Nope, it was not a pearl of wisdom. He’s still in shock about what I just revealed.

“That’s the first one. I actually… I wrote that one first, and then all the rest came pouring out. All of them are for her, except for Teddy’s song. AndBeethoven.”

“Now I get it,” Ari says. “The fans. Finding out she is the heartbreaker in your song is what made them mad, right? That’s what happened, isn’t it?” I nod. “Those songs… They are too powerful, Isaiah. They would make anyone crazy and murderous on your behalf.”

I wince. “Don’t you think I know that? I know it’s my fault, what happened.”

“No no no,” Ari says quickly, looking horrified. “I didn’t say that. There is absolutely no way it’s your—”

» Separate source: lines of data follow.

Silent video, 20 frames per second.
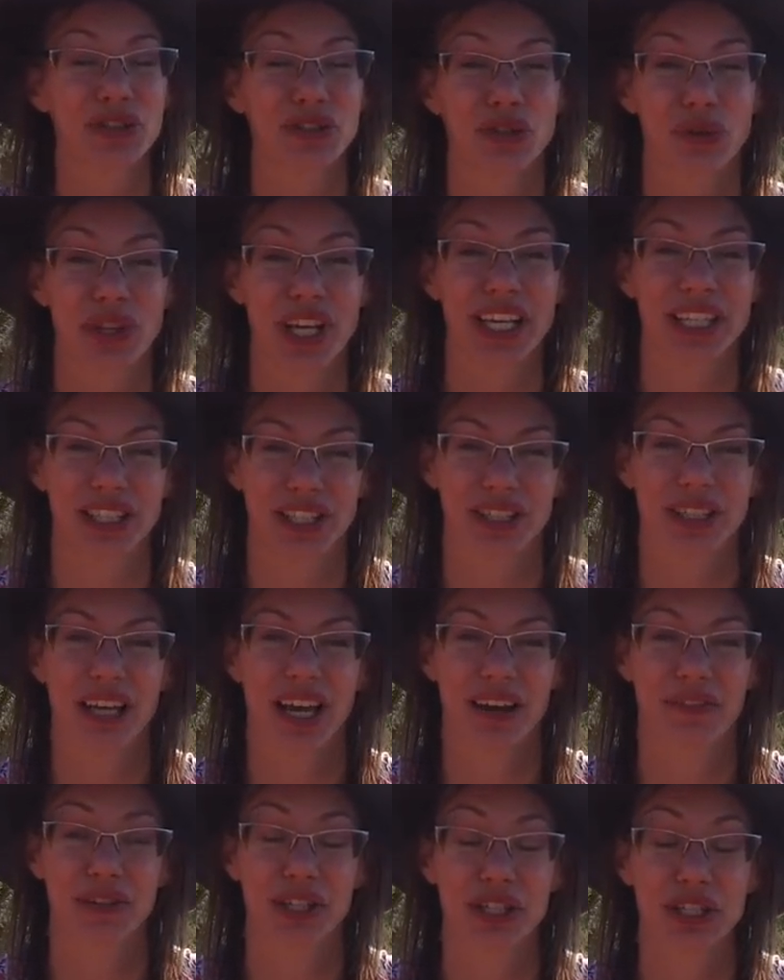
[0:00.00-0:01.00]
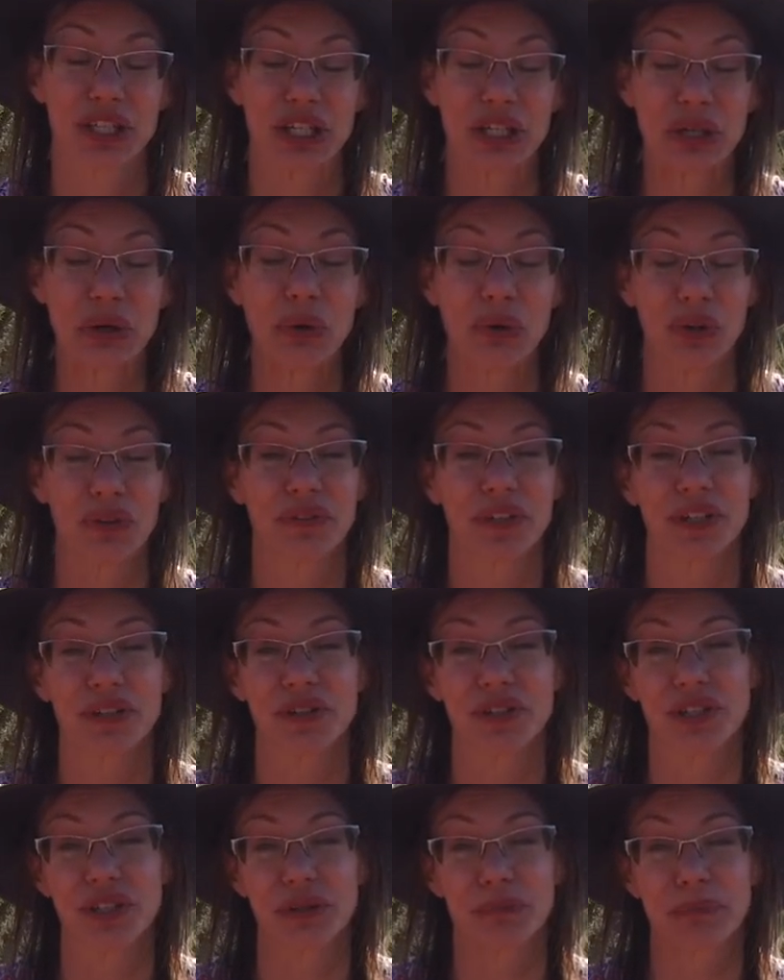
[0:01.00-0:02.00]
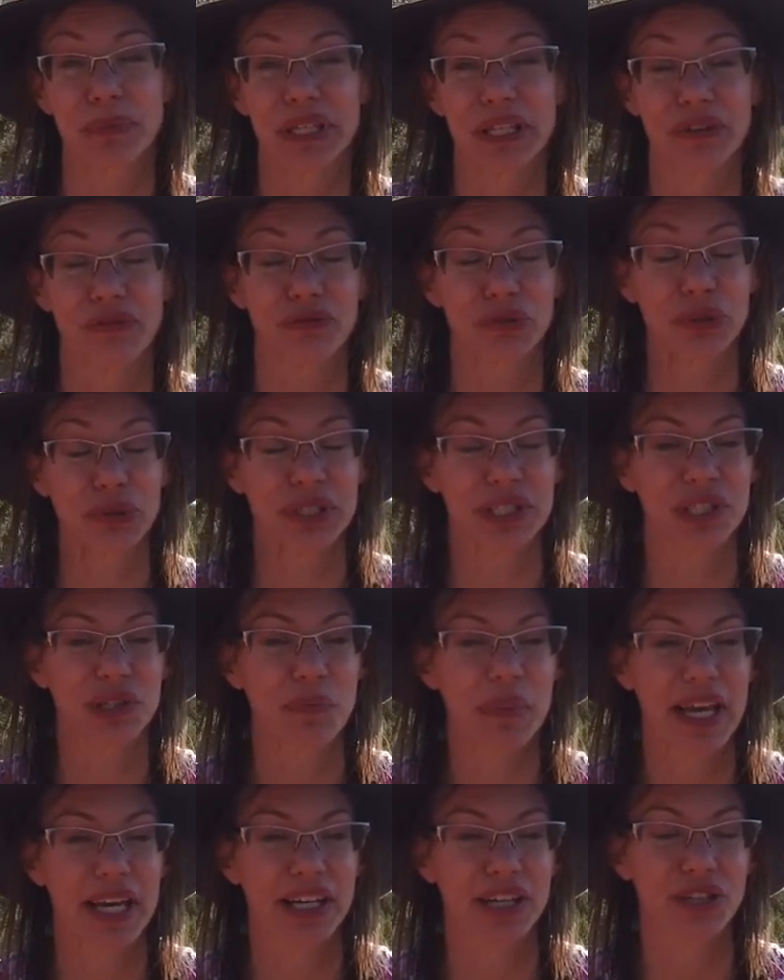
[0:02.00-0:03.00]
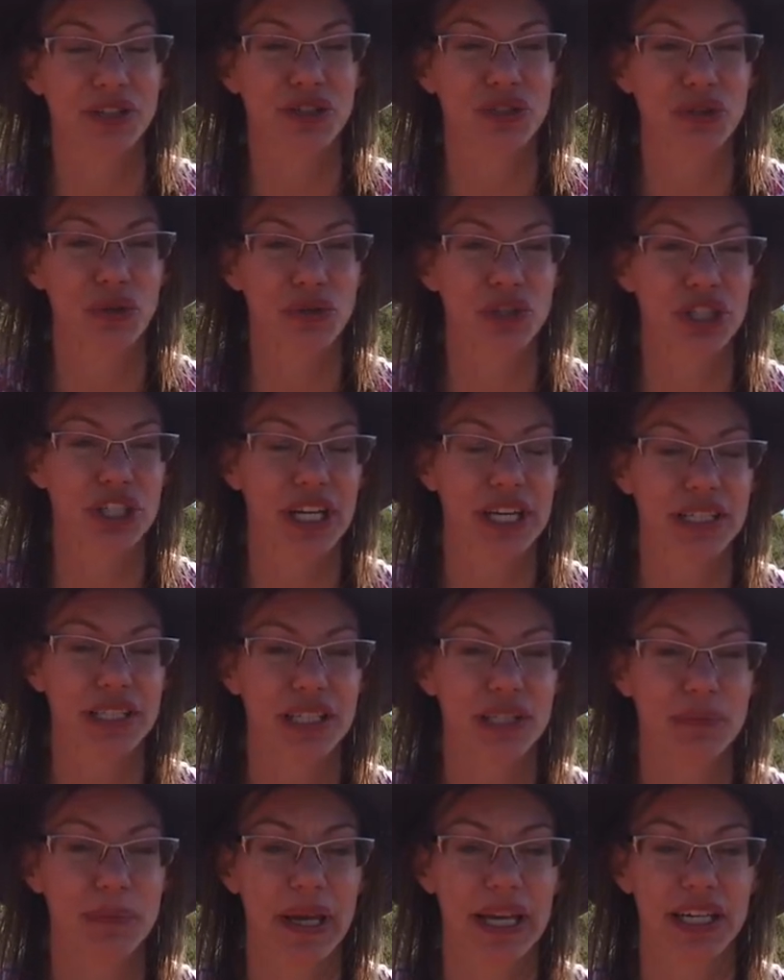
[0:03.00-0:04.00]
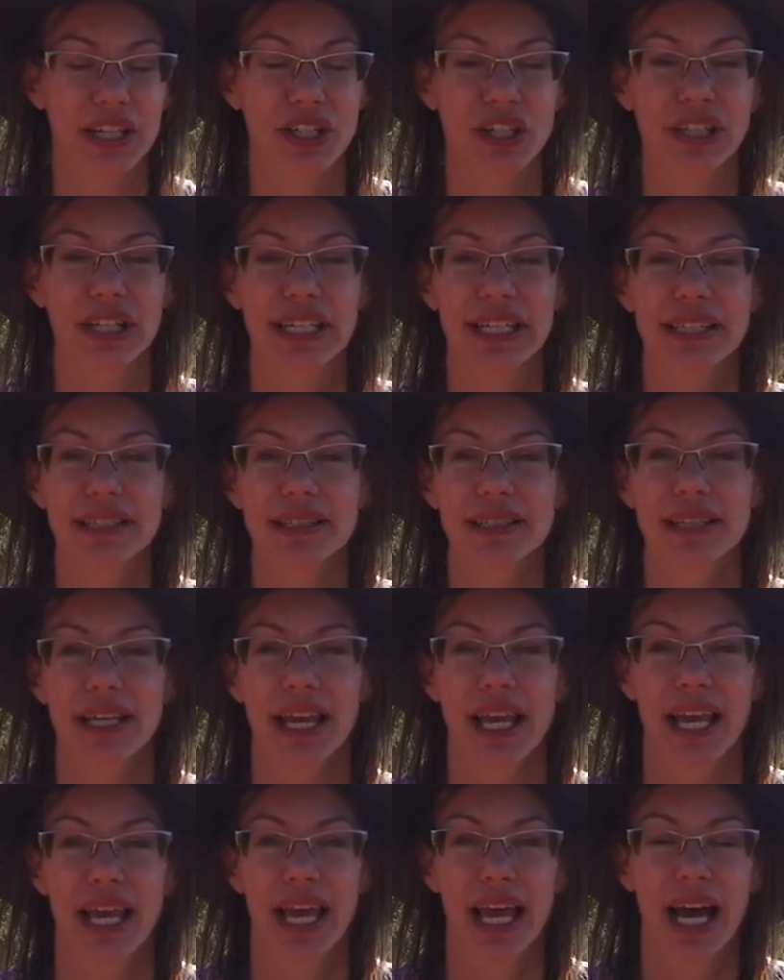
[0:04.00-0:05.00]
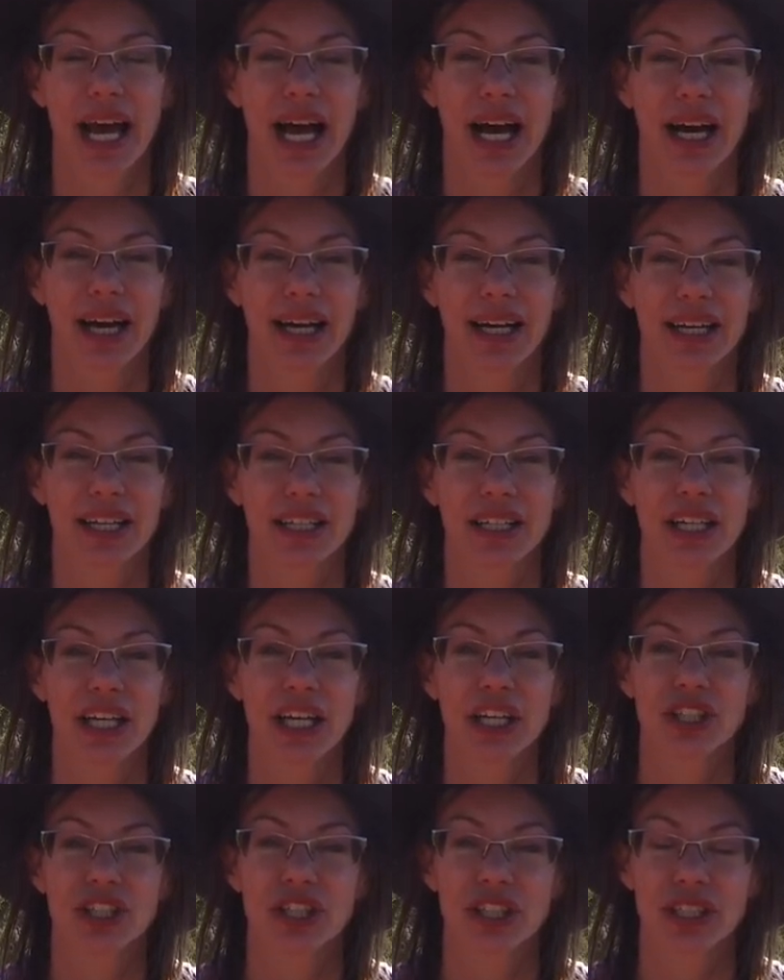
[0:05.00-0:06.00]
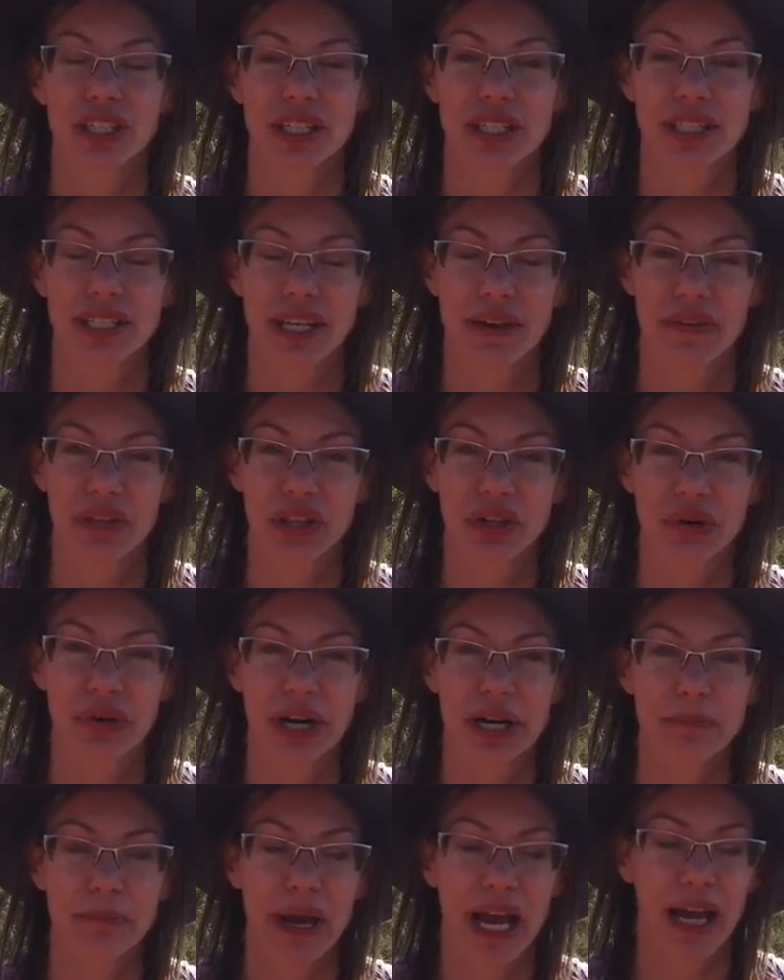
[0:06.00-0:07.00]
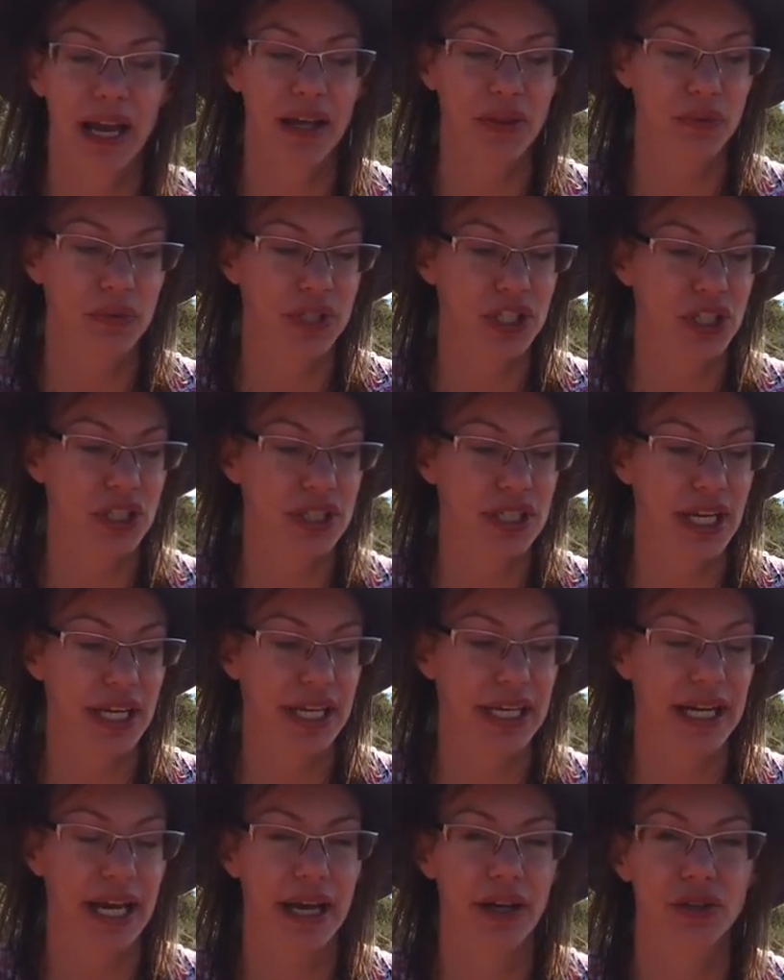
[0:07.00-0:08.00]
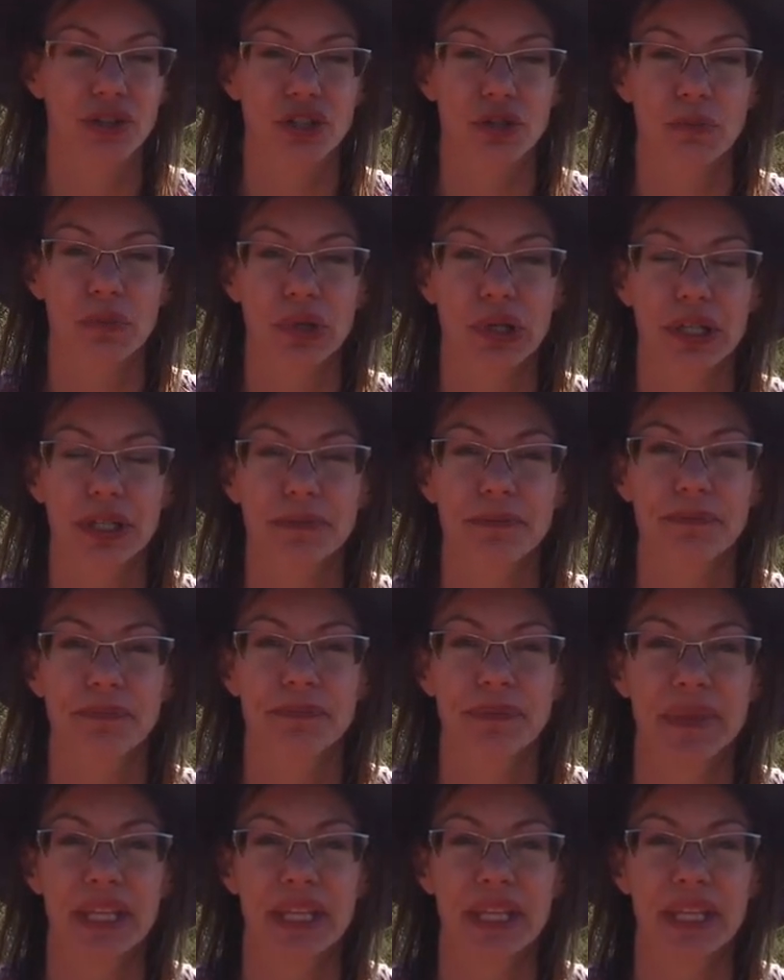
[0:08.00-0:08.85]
So that's obviously a goal of hers, to be fluent Spanish. So she takes a Spanish class. She's in seventh grade math, which is like an algebra.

“It’s ok,” I tell her quickly, seeing her freak out. “I know that’s not what you were saying. I’m just an ass. It’s just that I’ve only recently began to discover howmuchof an ass I am.”

She’s fighting laughter again. I like this girl. Wes is still studying me as if I’m an artifact unearthed from the Parthenon’s surrounding rocks.

Finally, he speaks:

“What she do to you?”

Ah, isn’t that the question. I shrug. “She loved me,” I say.

Wes waits for me to go on, and when I don’t, he raises that annoying eyebrow again. “What, that’s it?”

“Loved,” I repeat. “Past tense.”

“Ah, I see.”

He doesn’t. No one does.

Eden’s phone

Dad,

I need to stop writing to you. It’s time. The therapist told me to never try to contact you, but even she knew that I needed time. Well, I’ve taken some time, or maybe too much of it, and now I’m ready.

But before I stop, I need to tell you something: You locked me in that mansion in Amherst when I was a few months old. But when I was fourteen, I climbed down a window, scraped my knee badly, landed on the thick, orange leaves two floors below, and limped over to the woods. I don’t know what I was planning to do there.

I know that I craved freedom even though I’d never experienced it. But the truth is that I did not know what my own situation was. I thought that every little girl had grown up with just one dad and no contact with another human being. Of course, I don’t think I had ever seen another little girl in my life. But I had books.